家も人がつくるモノですから、点検や部品交換などの保守作業が長期間不要、あるいは大幅に削減される状態を言います。
完全に手入れが不要(ノー・メンテナンス)という意味ではなく、高耐久素材などでメンテナンスの頻度を減少させている状態です。
住宅における重要なメンテナンスは、「雨漏り防止」と「美観を保つ」こと。 すなわち、外装や屋根の耐久性に起因します。
私がこれまで四半世紀に渡り、「家づくり」と「家守り」に携わって言えることがあります。
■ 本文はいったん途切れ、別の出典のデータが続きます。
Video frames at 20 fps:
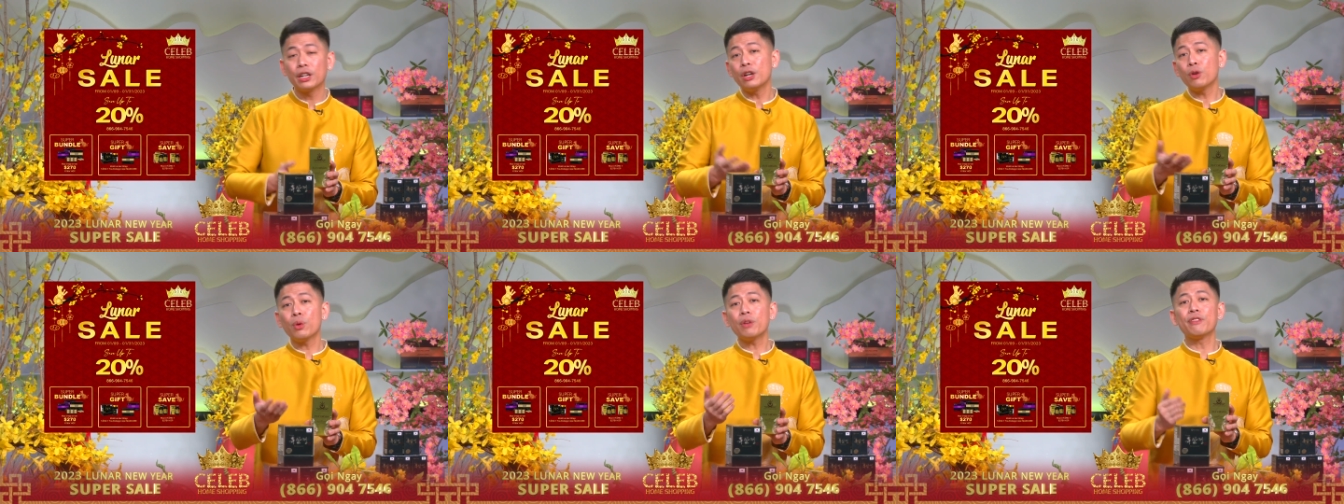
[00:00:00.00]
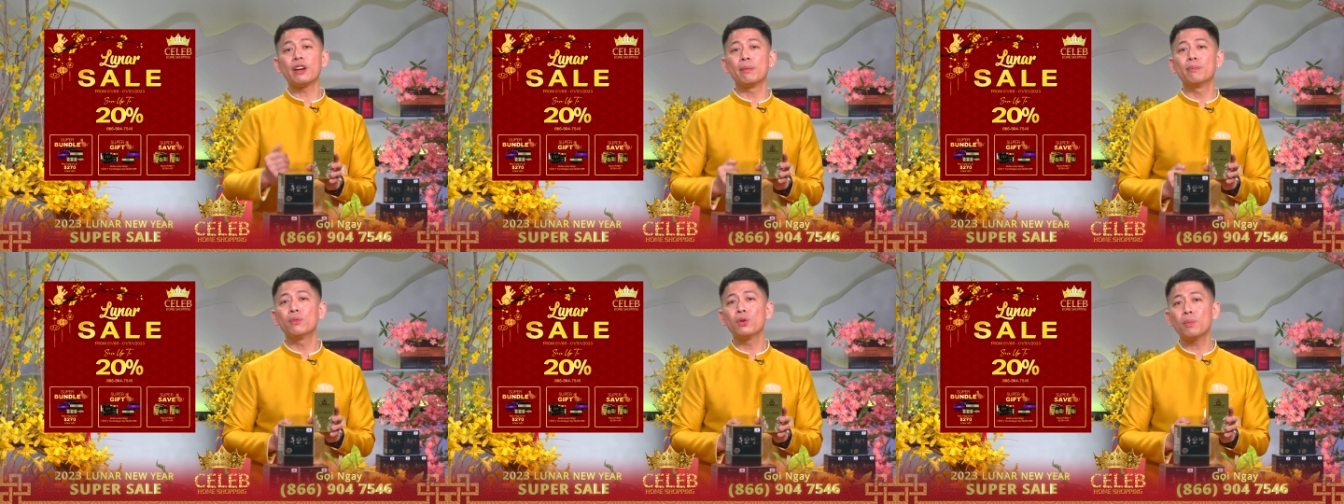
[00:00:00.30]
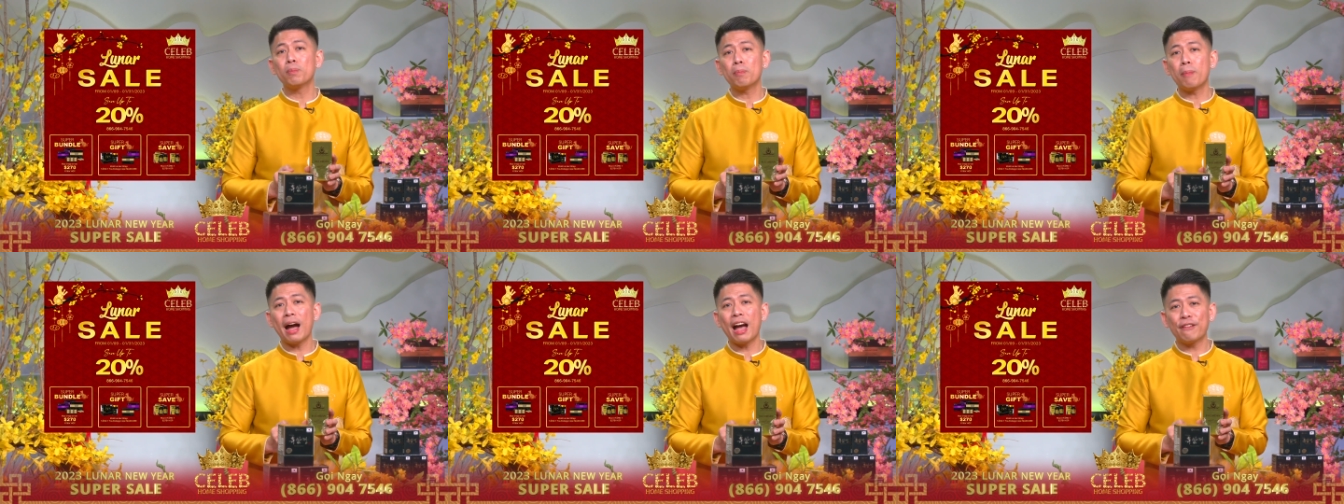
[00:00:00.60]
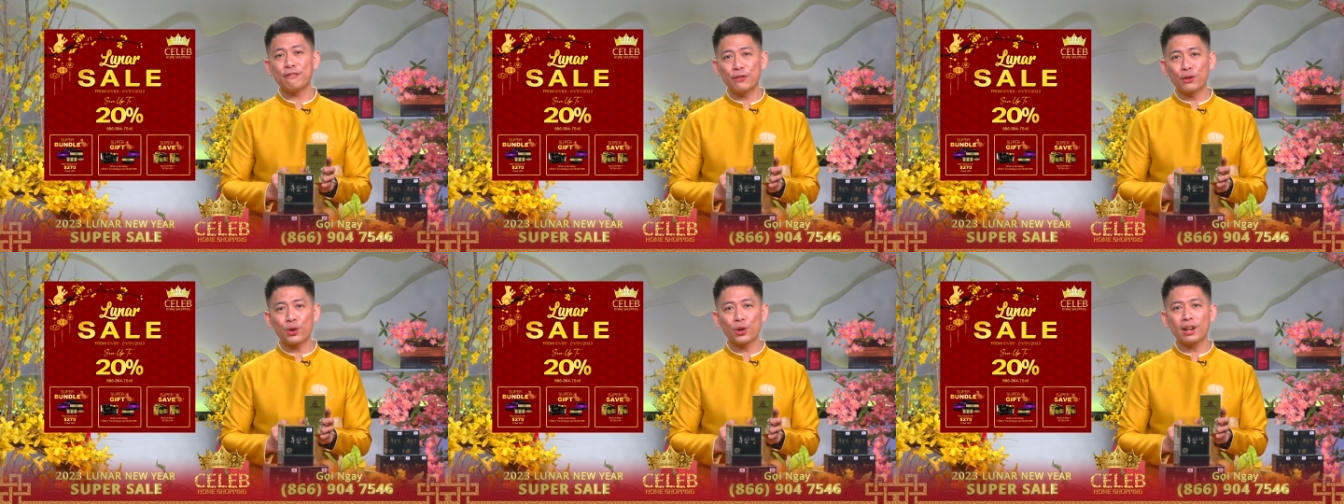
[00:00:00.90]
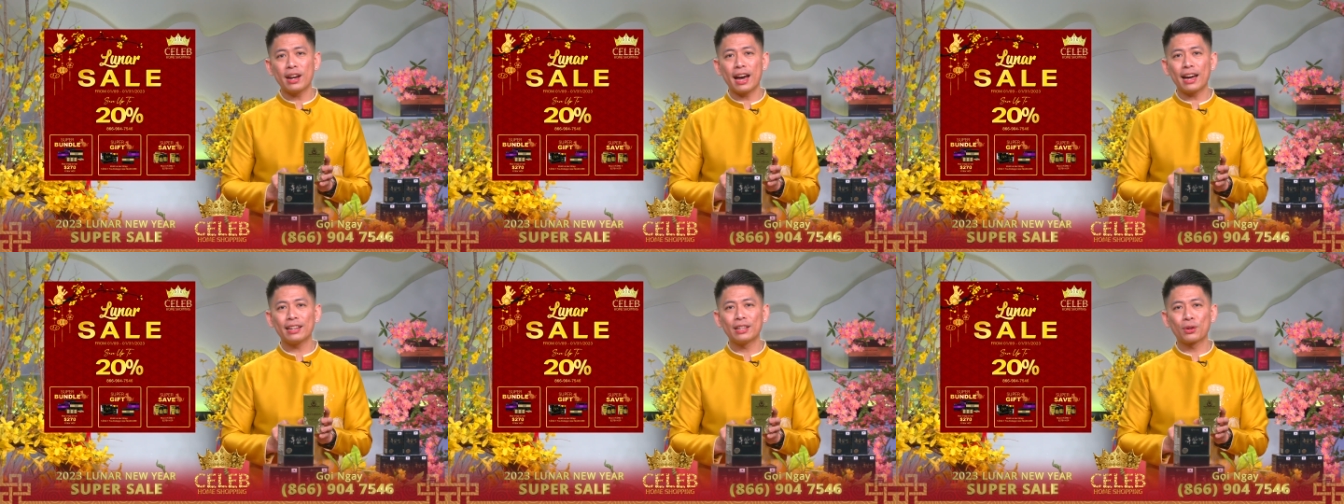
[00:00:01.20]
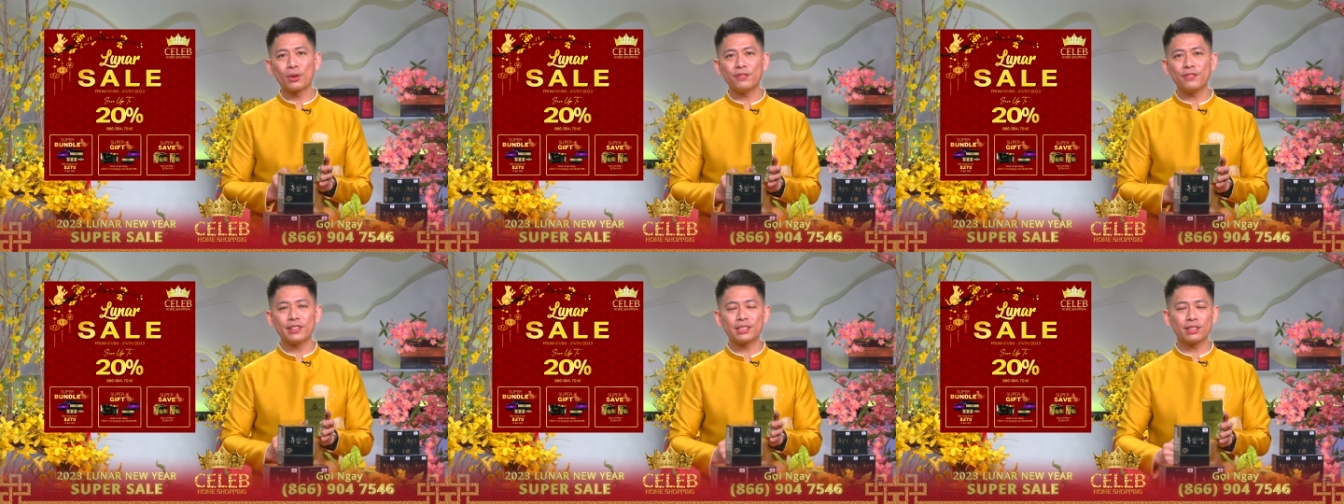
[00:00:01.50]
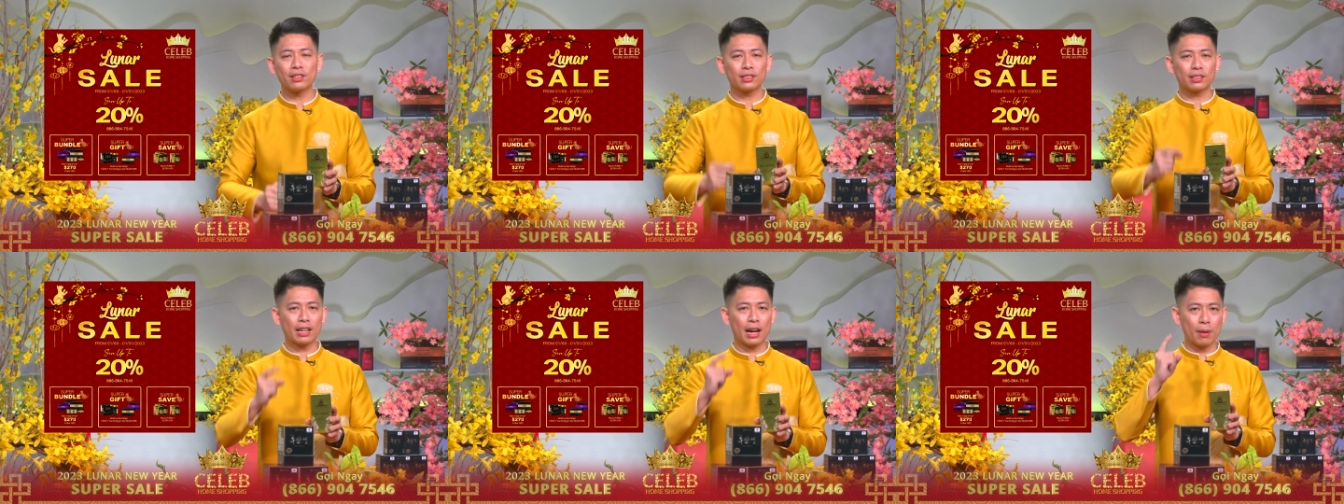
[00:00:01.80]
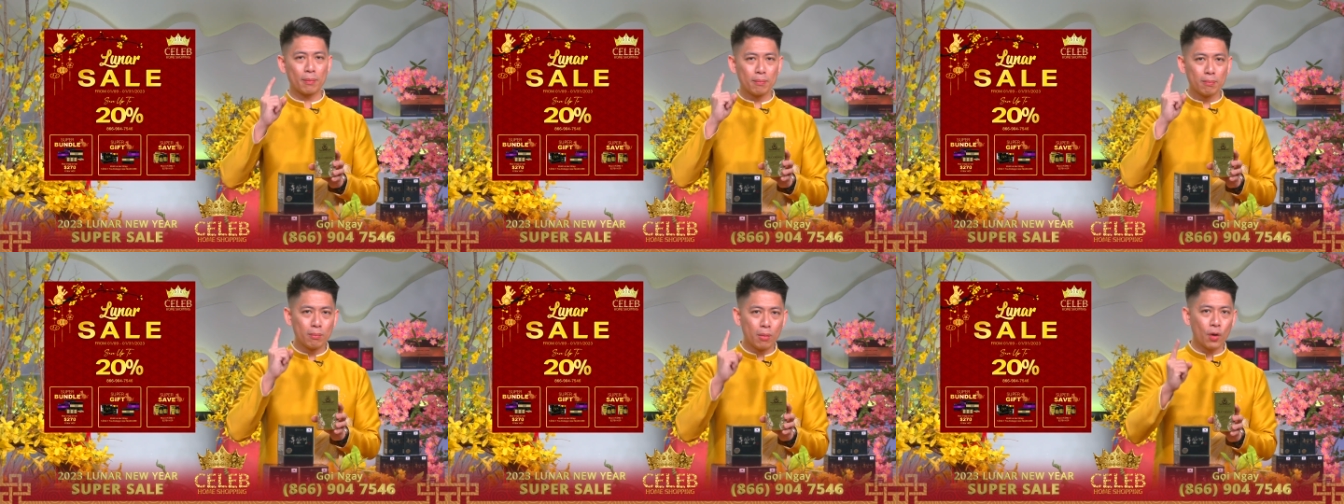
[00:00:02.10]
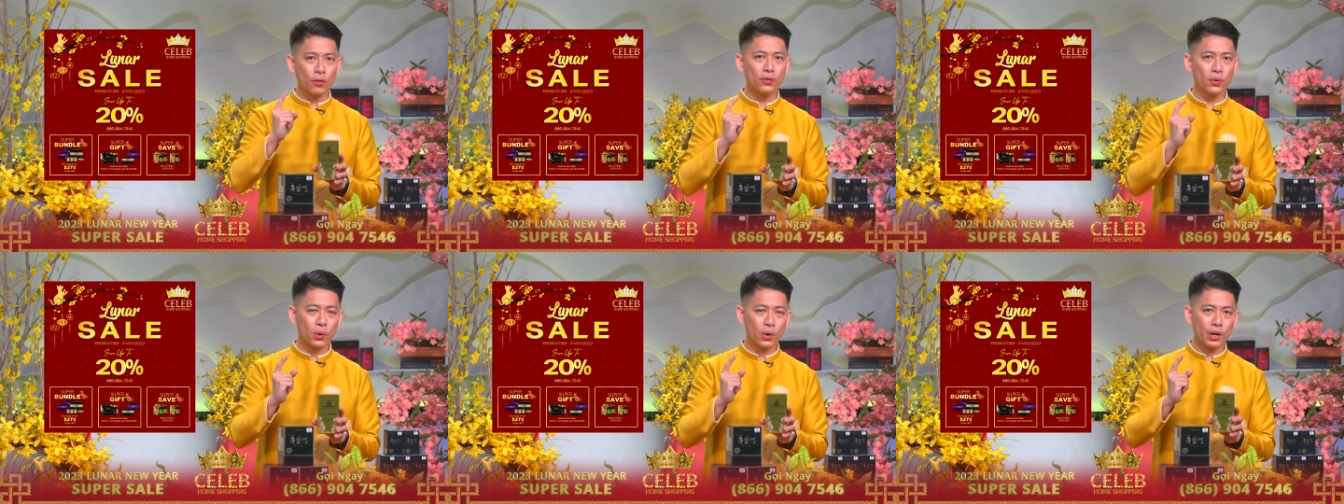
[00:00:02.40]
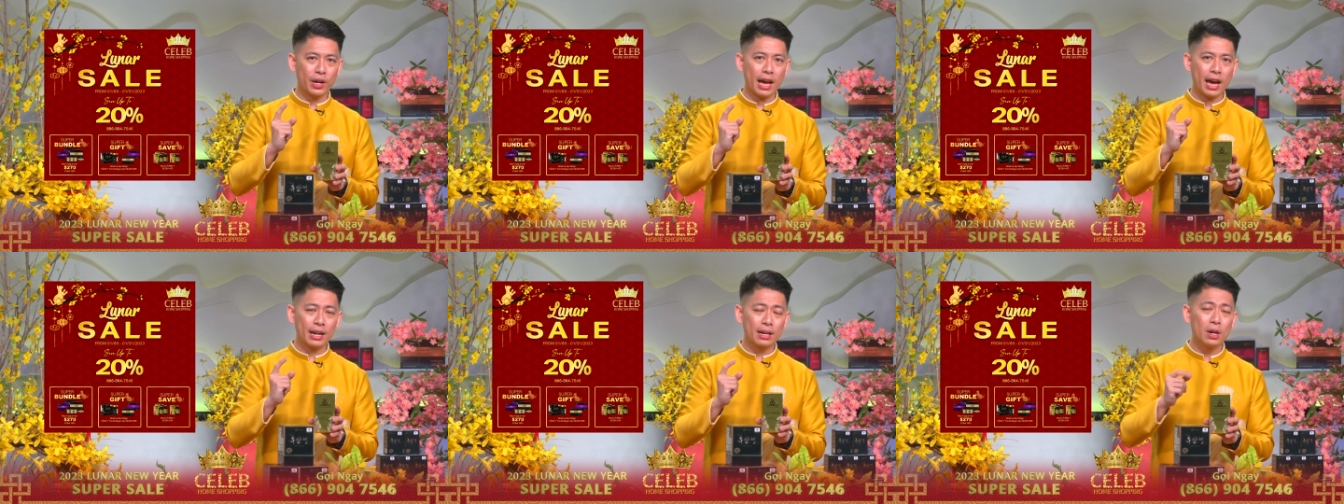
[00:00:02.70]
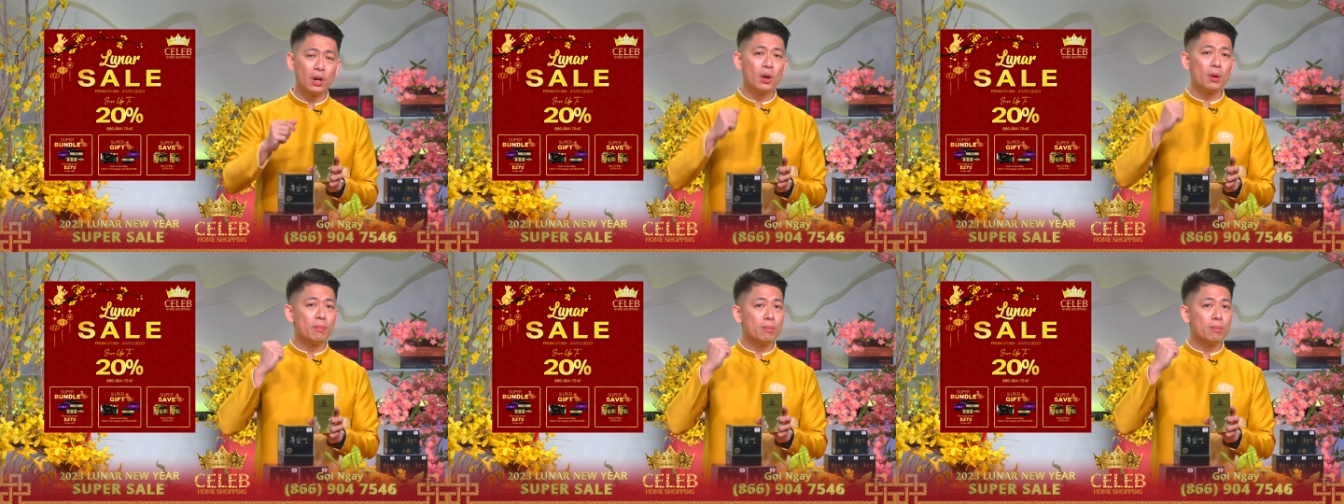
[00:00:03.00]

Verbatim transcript: Khi quý vị mua 3 Fucoidan thì quý vị sẽ được tặng 1 Fucoidan,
それは、建物の外装と屋根は「コスト」ではなく「金融商品(支払いタイミングの設計)」であるという事です。
■一般的な耐久性
・ガルバニウム屋根(太陽光パネルを搭載している場合は耐久性が向上します)
・窯業系サイディング
・普通耐久性のシーリング
■より高い耐久性
・瓦葺き屋根
・塗り壁によるシーリングレス収まり
・深い軒で雨掛かりを減らす屋根形状
初期コストを優先するあまり、耐久性の低い仕様を採用することは10年後・20年後・30年後とメンテンナスコストが嵩むことになる「支払いの先送り」です。
一方で、初期コストを投入しても高い耐久性の仕様で建てた家の外装は30年間のメンテンス・フリーを実現する「保険+積立」の意味合いを持ちます。
初期コストを住宅ローンに組み込みつつ、メンテナンスコストの増大という将来の負債を圧縮します。
高耐久の外装や屋根で建てた家は「金融商品」であると言える理由です。
見通しづらいメンテンスコストですが、弊社は新築のプランニング段階から、築30年目までのメンテンナスコストをシュミレーションしてご提示しています。
将来の家計の負債とならないよう、これから家づくりを考える皆様にも一ご考頂けると幸いです。